Stored data entries>
>>>>>

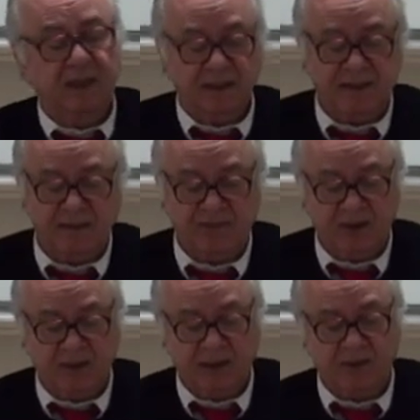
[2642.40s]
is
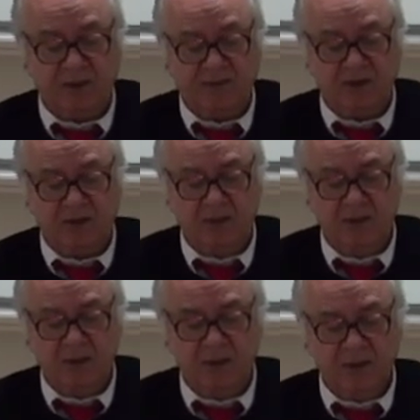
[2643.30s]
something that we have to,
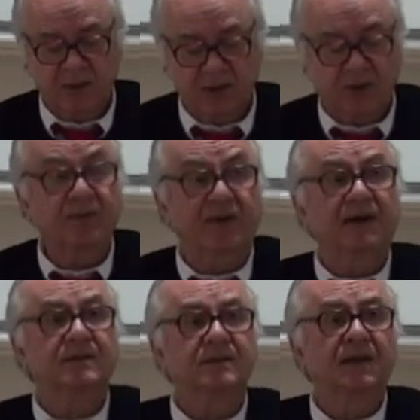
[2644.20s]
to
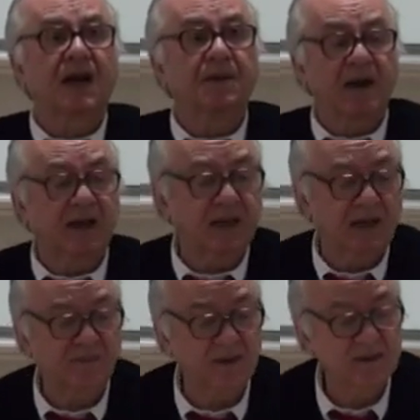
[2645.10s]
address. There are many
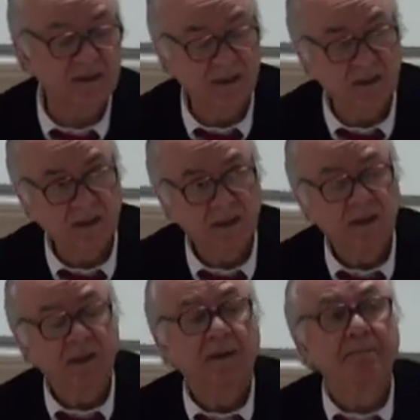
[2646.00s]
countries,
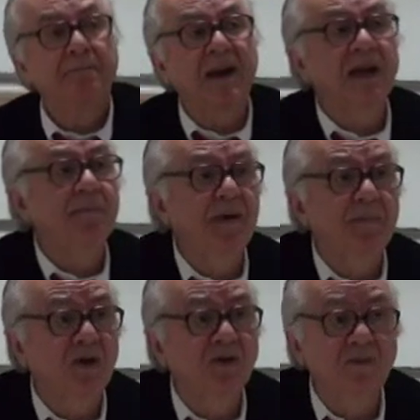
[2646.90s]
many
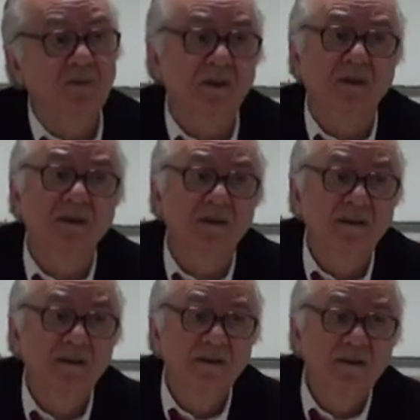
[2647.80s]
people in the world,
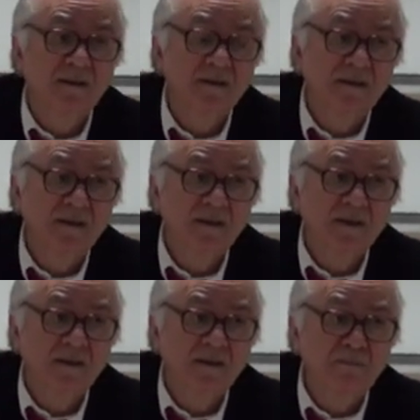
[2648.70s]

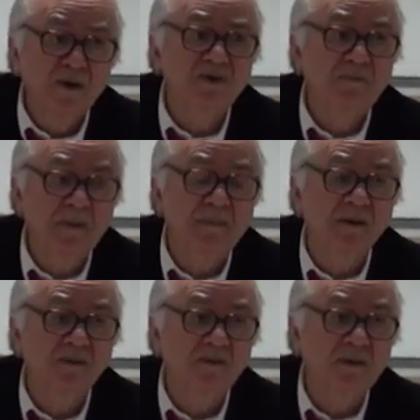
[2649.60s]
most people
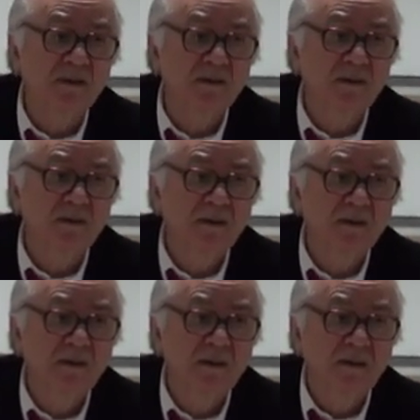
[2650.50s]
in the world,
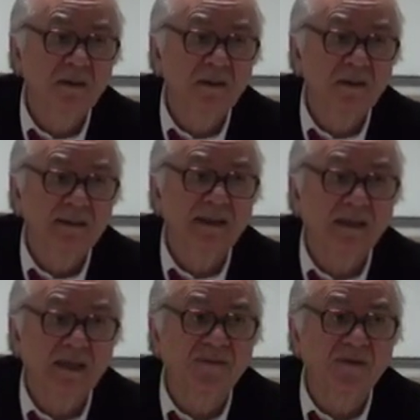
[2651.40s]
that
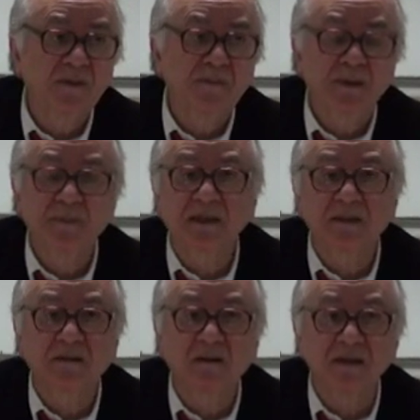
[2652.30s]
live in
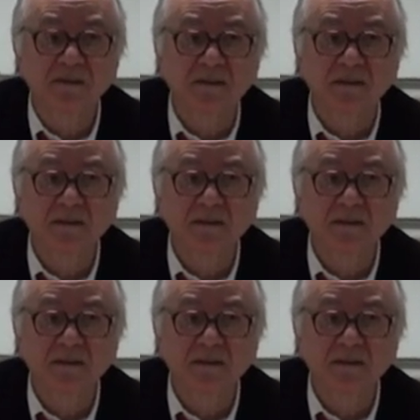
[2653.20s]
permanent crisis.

<<<<<
>>>>>

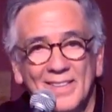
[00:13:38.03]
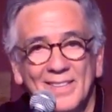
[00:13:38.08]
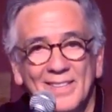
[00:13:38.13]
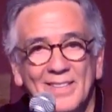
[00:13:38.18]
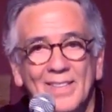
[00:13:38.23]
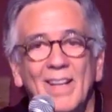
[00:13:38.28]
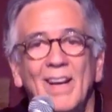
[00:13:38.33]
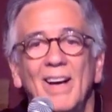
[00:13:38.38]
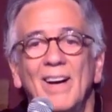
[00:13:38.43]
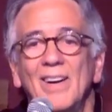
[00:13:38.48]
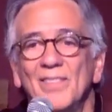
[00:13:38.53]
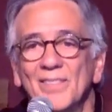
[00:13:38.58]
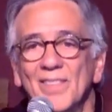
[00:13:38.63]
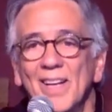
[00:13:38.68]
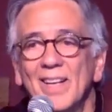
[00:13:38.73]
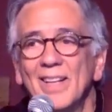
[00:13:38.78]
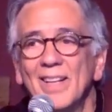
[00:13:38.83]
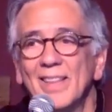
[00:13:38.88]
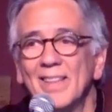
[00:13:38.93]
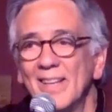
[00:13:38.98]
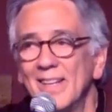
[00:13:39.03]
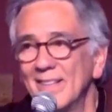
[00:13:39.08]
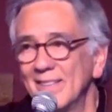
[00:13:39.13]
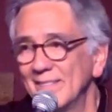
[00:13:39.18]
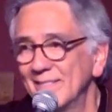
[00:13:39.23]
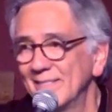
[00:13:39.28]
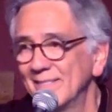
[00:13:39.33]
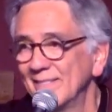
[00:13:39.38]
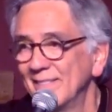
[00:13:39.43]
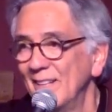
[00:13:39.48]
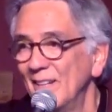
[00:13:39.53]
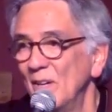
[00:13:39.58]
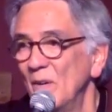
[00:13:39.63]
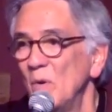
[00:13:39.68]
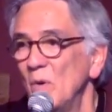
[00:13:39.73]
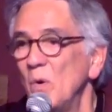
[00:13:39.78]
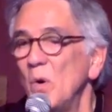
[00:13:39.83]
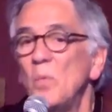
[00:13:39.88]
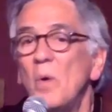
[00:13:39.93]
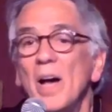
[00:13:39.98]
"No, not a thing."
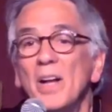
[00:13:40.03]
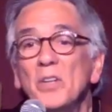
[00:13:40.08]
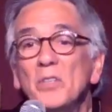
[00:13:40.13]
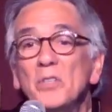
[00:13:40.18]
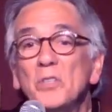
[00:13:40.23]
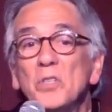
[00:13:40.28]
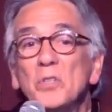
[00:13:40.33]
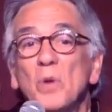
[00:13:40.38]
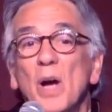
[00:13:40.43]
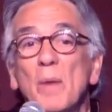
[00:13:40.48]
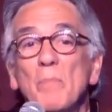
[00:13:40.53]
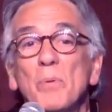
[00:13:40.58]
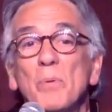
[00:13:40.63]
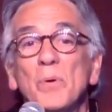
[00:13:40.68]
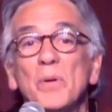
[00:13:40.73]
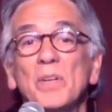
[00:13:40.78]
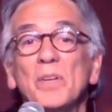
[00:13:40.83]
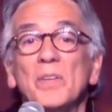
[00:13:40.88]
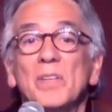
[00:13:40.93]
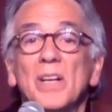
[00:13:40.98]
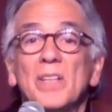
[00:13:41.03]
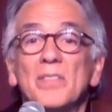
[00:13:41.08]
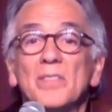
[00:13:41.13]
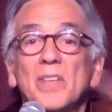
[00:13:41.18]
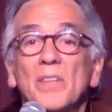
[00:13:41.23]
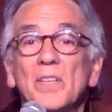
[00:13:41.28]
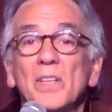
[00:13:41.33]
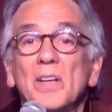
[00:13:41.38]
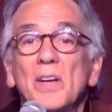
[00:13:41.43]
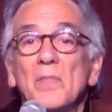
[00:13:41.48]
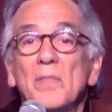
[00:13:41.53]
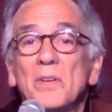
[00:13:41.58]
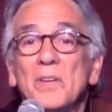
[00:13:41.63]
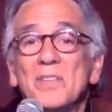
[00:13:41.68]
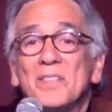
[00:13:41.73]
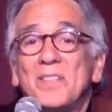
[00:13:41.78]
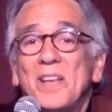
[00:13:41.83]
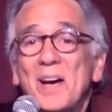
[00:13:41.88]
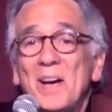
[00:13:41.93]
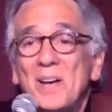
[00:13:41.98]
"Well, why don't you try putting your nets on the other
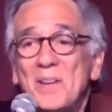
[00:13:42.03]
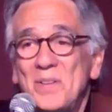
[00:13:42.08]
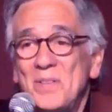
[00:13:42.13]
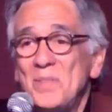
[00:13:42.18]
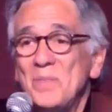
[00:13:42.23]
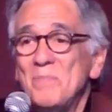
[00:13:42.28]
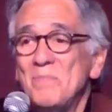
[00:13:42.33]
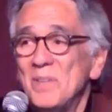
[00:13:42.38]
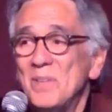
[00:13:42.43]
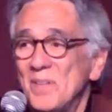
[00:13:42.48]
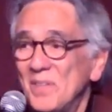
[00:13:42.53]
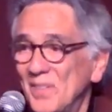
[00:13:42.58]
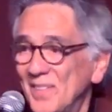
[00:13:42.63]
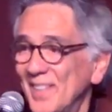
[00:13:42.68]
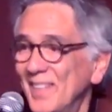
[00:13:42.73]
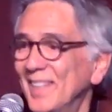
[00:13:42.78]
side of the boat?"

<<<<<

Problem requirements> Return exactly the lines above, from the one with "[00:13:40.68]" up to and including the one with "[00:13:41.93]", and include no pictures.

Task output>
[00:13:40.68]
[00:13:40.73]
[00:13:40.78]
[00:13:40.83]
[00:13:40.88]
[00:13:40.93]
[00:13:40.98]
[00:13:41.03]
[00:13:41.08]
[00:13:41.13]
[00:13:41.18]
[00:13:41.23]
[00:13:41.28]
[00:13:41.33]
[00:13:41.38]
[00:13:41.43]
[00:13:41.48]
[00:13:41.53]
[00:13:41.58]
[00:13:41.63]
[00:13:41.68]
[00:13:41.73]
[00:13:41.78]
[00:13:41.83]
[00:13:41.88]
[00:13:41.93]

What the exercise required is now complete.